What this task involves ▸
Please filter the entries for the word "frames" and copy every line that has it.
____________________
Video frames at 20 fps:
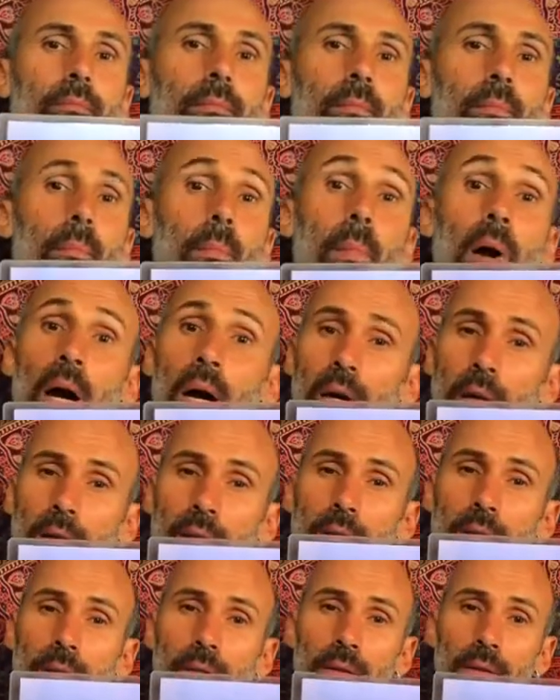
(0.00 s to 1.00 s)

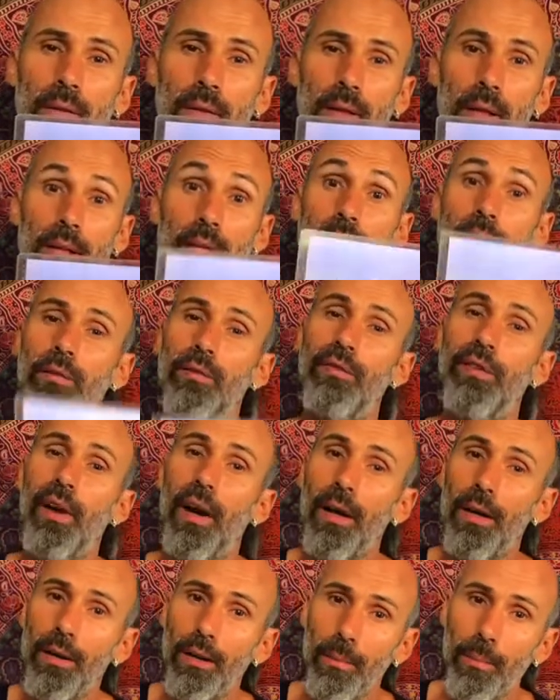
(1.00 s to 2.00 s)
Mars is a
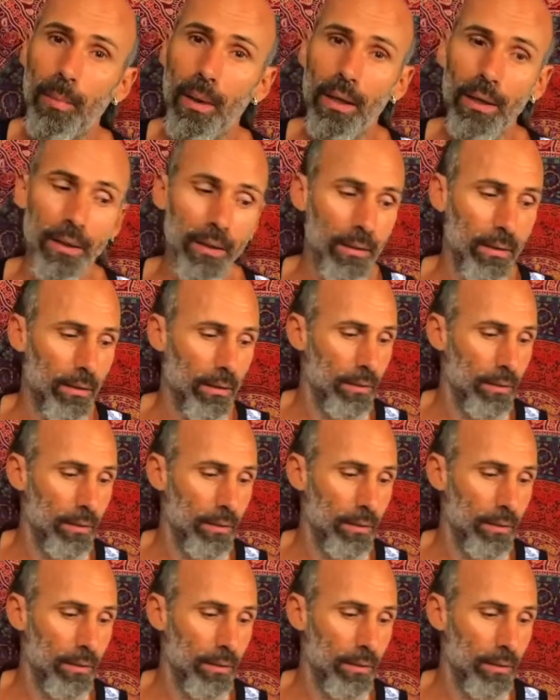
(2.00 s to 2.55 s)
fiery planet.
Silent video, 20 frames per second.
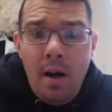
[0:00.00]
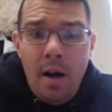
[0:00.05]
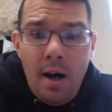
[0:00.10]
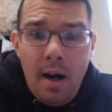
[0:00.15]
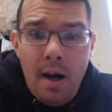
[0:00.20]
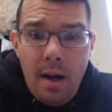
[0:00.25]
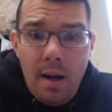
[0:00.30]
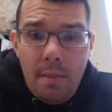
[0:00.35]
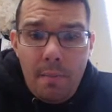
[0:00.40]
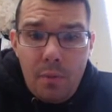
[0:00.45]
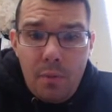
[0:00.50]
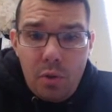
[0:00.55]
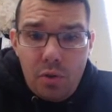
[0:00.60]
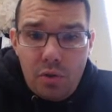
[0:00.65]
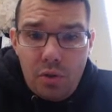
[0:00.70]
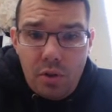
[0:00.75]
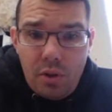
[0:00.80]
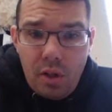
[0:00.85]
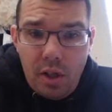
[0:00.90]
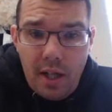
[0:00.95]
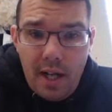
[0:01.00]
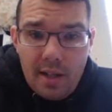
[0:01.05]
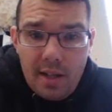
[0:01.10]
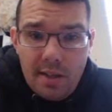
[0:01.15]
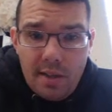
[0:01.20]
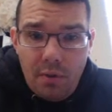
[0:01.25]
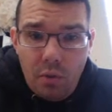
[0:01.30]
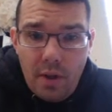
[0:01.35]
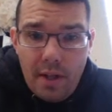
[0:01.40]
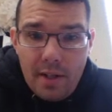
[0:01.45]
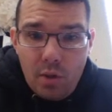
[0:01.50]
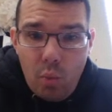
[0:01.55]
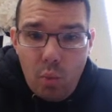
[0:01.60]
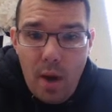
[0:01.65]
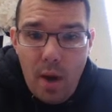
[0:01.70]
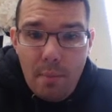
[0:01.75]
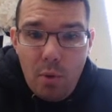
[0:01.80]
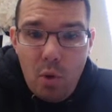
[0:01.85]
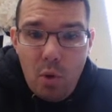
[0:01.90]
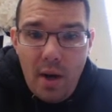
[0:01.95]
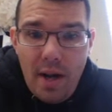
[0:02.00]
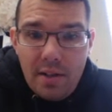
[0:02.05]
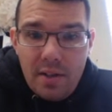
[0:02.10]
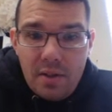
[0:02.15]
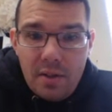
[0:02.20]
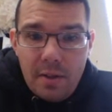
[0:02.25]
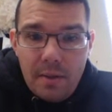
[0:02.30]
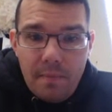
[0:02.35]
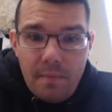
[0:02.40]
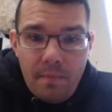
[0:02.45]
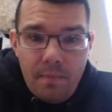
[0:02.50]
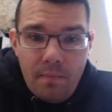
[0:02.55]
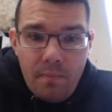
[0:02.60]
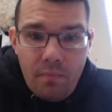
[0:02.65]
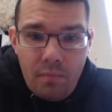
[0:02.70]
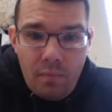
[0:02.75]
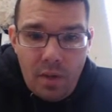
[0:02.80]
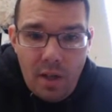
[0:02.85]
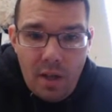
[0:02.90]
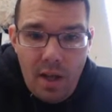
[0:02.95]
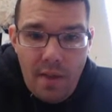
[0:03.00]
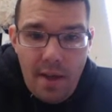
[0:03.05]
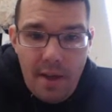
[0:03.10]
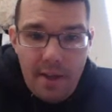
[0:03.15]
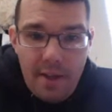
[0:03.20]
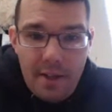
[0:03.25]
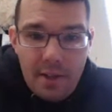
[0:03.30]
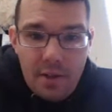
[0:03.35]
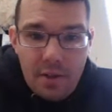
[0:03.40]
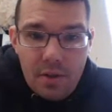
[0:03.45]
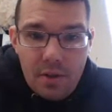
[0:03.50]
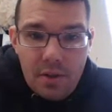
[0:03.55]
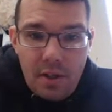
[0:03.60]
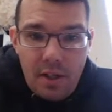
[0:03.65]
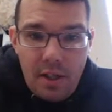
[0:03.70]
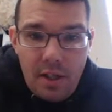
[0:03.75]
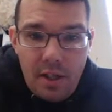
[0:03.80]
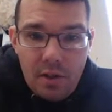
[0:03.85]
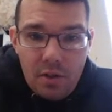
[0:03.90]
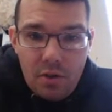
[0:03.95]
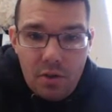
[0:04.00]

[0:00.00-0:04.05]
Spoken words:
You'll just click on civil rights web quest, and then here's the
____________________
Response area ▸
Video frames at 20 fps:
Silent video, 20 frames per second.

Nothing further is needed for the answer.